We used permutational multivariate analysis of variance (PERMANOVA) to examine the significance of differences in microbiota community composition between intervention groups at each time point (Table 1). With the exception of day 0 and day 14, the control and the OTC-high group were significantly different at each time point (p < 0.05 at days 2 and 6; p < 0.005 at days 21, 28, 35 and 42). The control and the low group were significantly different at day 21 through 42 (p < 0.05). The low and the high groups were significantly different at day 2 and 6 (p < 0.05) and at day 42 (p < 0.005).

Table 1

P-values derived from PERMANOVA pairwise statistical comparisons of microbial community composition between groups at each time point. Grey boxes indicate p < 0.05; grey boxes with bold text indicate p < 0.005

	Day 0	Day 2	Day 6	Day 14	Day 21	Day 28	Day 35	Day 42
control - low	0.2699	0.8024	0.8024	0.2587	0.0013	0.0036	0.0146	0.0013
control - high	0.7038	0.0288	0.0288	0.6259	0.0013	0.0036	0.0047	0.0013
low - high	0.6847	0.0428	0.0428	0.0684	0.2023	0.0675	0.3031	0.0013

We also applied PERMANOVA to assess the significance of differences in microbiota community composition within groups between subsequent timepoints (Table 2). The analysis showed significant changes within the control group during the first 2 weeks (P < 0.05) but not in the succeeding time points. For the OTC-high as well as the OTC-low dose group, significant changes were detected at each subsequent time interval throughout the study (P < 0.05). The microbiota differences supporting the PERMANOVA models were in full agreement with the coefficients defined in the Canonical Analysis of Principal coordinates (CAP) analysis related to temporal changes. We quantified the change in fecal microbiome composition for the individual calves at sequential time points by calculating the Bray-Curtis distances (Fig. 3). This confirmed the relative large community shifts between day − 6 and day 0 and the stabilization of the microbiota composition with increasing age, as noted by the smaller distances between subsequent time points and smaller variation between calves.

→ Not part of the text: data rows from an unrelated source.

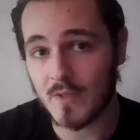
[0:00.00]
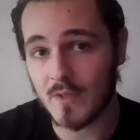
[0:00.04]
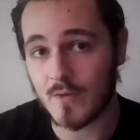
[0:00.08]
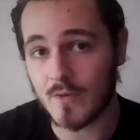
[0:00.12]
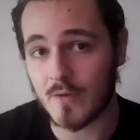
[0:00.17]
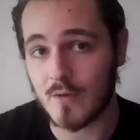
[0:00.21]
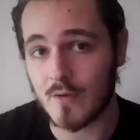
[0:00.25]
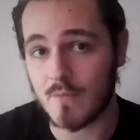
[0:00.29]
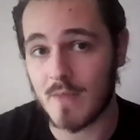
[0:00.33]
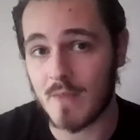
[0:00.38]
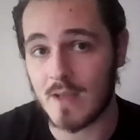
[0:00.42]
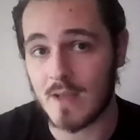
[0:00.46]

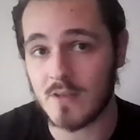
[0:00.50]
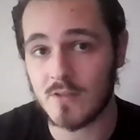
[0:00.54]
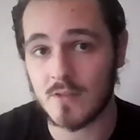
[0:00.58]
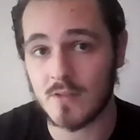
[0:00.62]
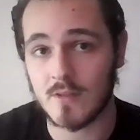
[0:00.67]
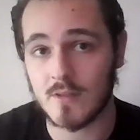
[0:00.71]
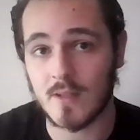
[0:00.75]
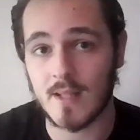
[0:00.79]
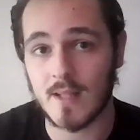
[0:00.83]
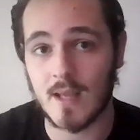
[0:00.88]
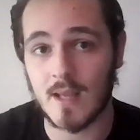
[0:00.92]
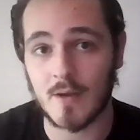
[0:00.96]
who
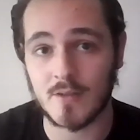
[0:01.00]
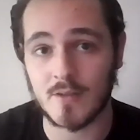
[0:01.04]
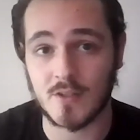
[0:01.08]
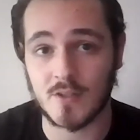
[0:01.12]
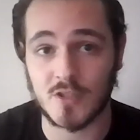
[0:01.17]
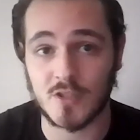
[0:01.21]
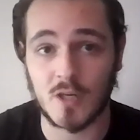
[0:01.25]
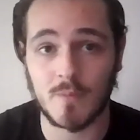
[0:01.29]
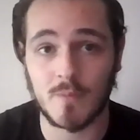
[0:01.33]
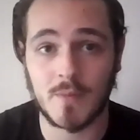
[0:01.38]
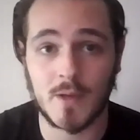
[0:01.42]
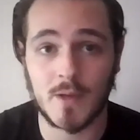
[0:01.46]
mentioned that there was a
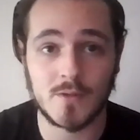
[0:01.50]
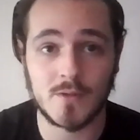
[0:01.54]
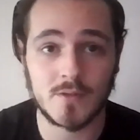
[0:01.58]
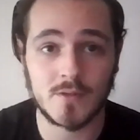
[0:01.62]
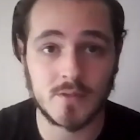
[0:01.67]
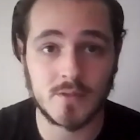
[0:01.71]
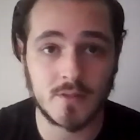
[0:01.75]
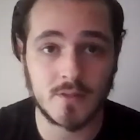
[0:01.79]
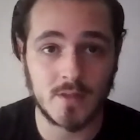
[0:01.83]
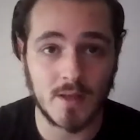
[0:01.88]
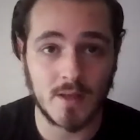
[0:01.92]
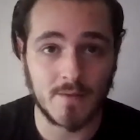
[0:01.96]
job
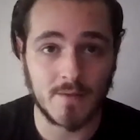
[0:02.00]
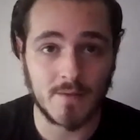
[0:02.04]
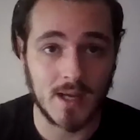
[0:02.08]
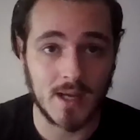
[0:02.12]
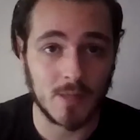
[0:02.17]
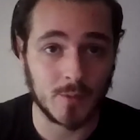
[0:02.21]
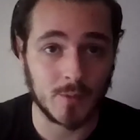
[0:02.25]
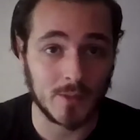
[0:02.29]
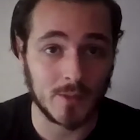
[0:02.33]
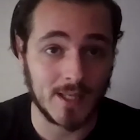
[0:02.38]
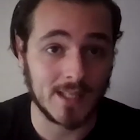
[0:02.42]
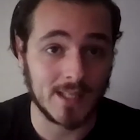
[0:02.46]
post
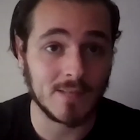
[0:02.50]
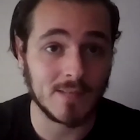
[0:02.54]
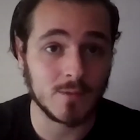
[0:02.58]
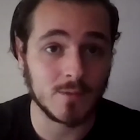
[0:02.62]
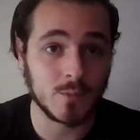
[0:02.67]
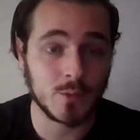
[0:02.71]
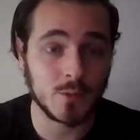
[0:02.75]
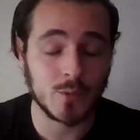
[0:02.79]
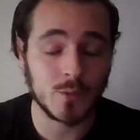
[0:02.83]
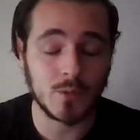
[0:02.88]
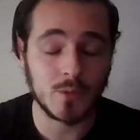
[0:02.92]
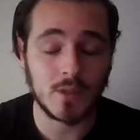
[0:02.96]
available in
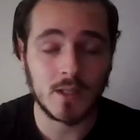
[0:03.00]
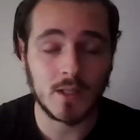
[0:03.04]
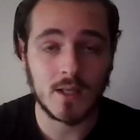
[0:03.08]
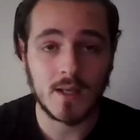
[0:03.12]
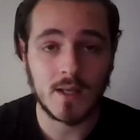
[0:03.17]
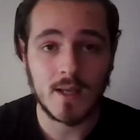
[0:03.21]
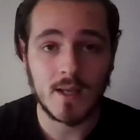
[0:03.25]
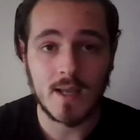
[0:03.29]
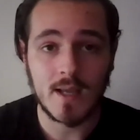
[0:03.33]
Liverpool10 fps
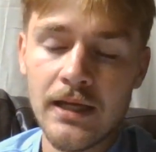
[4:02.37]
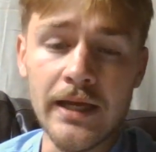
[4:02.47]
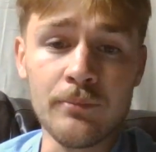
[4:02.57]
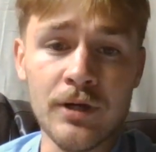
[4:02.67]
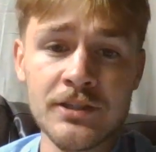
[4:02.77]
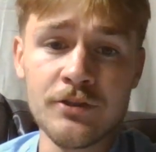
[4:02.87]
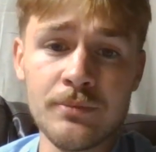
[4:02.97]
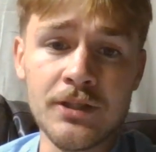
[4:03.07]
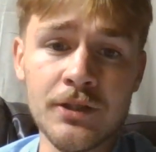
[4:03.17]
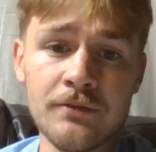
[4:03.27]
And Prezi would
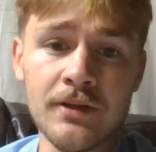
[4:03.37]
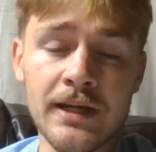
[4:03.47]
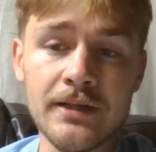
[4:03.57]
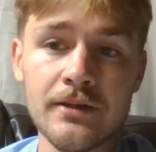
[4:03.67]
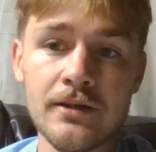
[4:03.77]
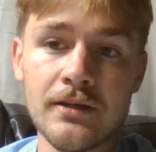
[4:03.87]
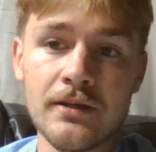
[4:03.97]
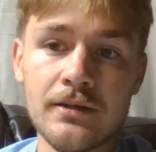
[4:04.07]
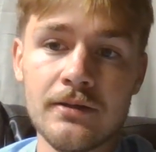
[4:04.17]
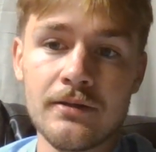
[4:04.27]
be good if like,
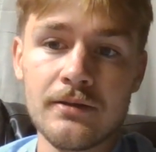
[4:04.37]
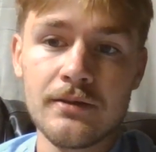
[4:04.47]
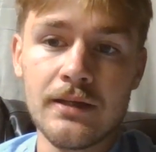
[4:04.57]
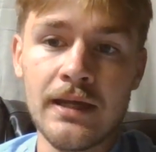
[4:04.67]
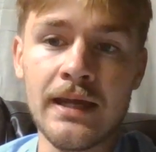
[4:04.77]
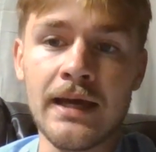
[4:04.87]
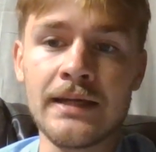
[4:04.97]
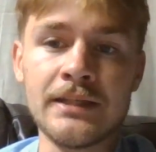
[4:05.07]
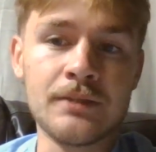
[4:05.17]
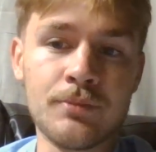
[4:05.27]
hey, I
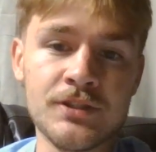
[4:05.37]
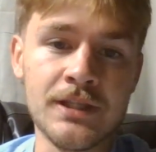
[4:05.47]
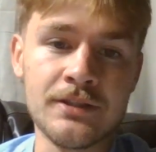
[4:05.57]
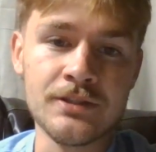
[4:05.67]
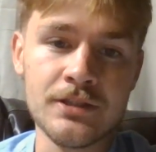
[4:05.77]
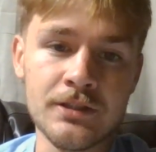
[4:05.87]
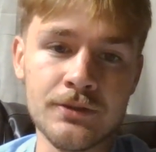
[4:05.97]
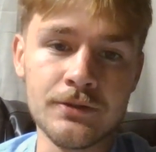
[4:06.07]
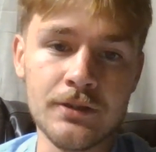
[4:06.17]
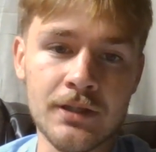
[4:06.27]
need to present this
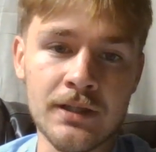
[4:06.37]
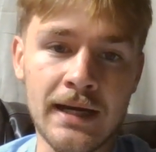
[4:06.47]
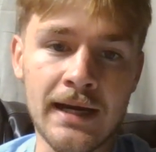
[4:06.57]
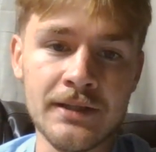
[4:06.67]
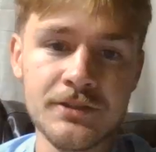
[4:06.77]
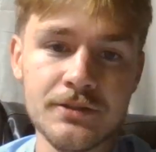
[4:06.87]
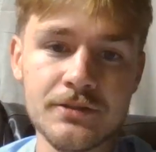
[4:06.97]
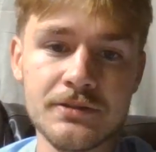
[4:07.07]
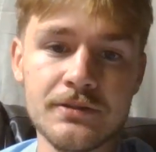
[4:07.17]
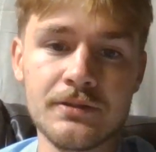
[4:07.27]
to a class.
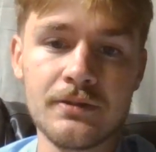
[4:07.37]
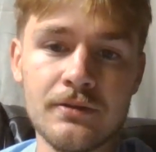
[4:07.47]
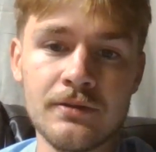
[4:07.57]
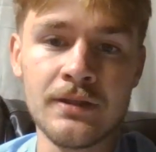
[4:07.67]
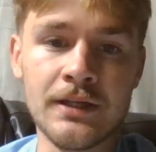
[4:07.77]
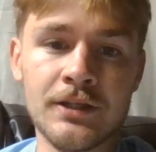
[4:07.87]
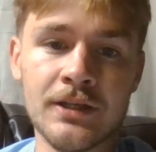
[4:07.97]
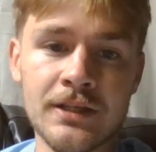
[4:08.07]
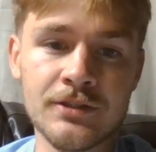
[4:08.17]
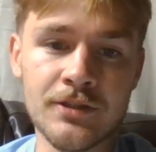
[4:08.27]
Then your
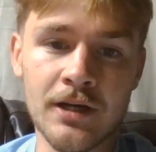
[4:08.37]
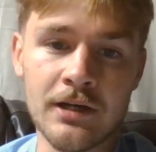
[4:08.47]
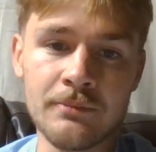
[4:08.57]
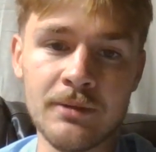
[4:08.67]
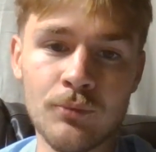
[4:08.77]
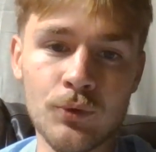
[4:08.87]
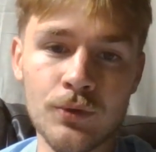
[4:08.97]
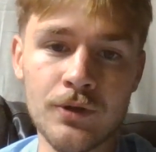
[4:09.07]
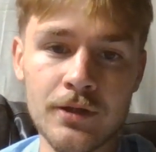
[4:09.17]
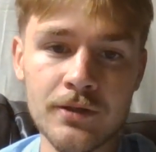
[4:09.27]
kids are not going to be
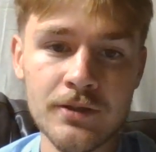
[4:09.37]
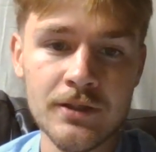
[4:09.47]
bored.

We found a significantly (P < 0.05) larger Bray Curtis distance between day 0 and day 2 for calves in the OTC-high group compared to the other groups, indicating that within this timeframe a significantly larger change in the microbiome occurred in the OTC-high group compared to other groups. Between day 2 and day 6, the Bray Curtis dissimilarities of the OTC-high group appeared to be larger than in the other groups, but this was not statistically significant. No significant differences were detected in Bray Curtis distances between groups at subsequent time points.

Table 2

P-values derived from PERMANOVA pairwise statistical comparisons of microbial community composition within groups between subsequent time point. Grey boxes indicate p < 0.05; grey boxes with bold text indicate p < 0.005

	-6-- > 0	0-- > 2	2-- > 6	6-- > 14	14-- > 21	21-- > 28	28-- > 35	35-- > 42
control	0.0013	0.3584	0.0103	0.0069	0.1938	0.1335	0.2699	0.0428
high	0.0013	0.1066	0.0091	0.0013	0.0024	0.0113	0.0266	0.0013
low	0.0013	0.627	0.0769	0.0013	0.0024	0.0069	0.0534	0.0047

Functional differences discriminate both intervention groups from the control group

We performed metagenomic shotgun sequencing of feces samples taken at baseline (day 0), day 6 and day 42, to explore potential functional differences in the fecal microbiota between the intervention groups. To facilitate the comparison, we aggregated the shotgun reads to the level of functional gene orthologous, using the KEGG Orthology, and we used DESeq2 to reveal significant differences between intervention groups. Table S2 lists the orthologous groups with significantly different abundances between groups (p < 0.01). Most functional differences were detected between groups at day 42. At day 6, one gene orthologue (K19172) was found to be enriched in the high group compared to the control and low group. This orthologue group was found to be depleted in the high group compared to the control and low groups at day 42. K19172 consists of DndE, DNA sulfur modification proteins [37]. No other functional differences were detected between groups at day 6. The most profound difference detected at day 42 was the higher abundance of orthologous gene groups K18231 and K11959 in the high group compared to both the control and the low group. K18231 showing the largest fold change difference comprises membrane transporters involved in resistance to macrolides. K11959 also comprises transporter genes, linked to the urea. We detected overlap in the functional differences between either intervention group (high or low) and the control. Of the gene orthologues that were significantly different between the high or the low group and the control, four (K00689, K03620, K03605 and K02404) were significantly different in both groups compared to the control. K00689, K03620 and K03605 showed lower abundance in both the low and high group compared to the control, while K02404 was enriched in both groups. K00689 consists of orthologues of dextransucrase, a glycosyltransferase involved in carbohydrate metabolism. Orthologue group K03620 contains a hydrogenase and cytochrome subunit. K03605 is a protease that, by cleaving off a 15 amino-acid peptide, is involved in the terminal processing of a metal-binding hydrogenase. K02404 is a protein necessary for the biosynthesis of the flagellum, and may be involved in translocation of the flagellum.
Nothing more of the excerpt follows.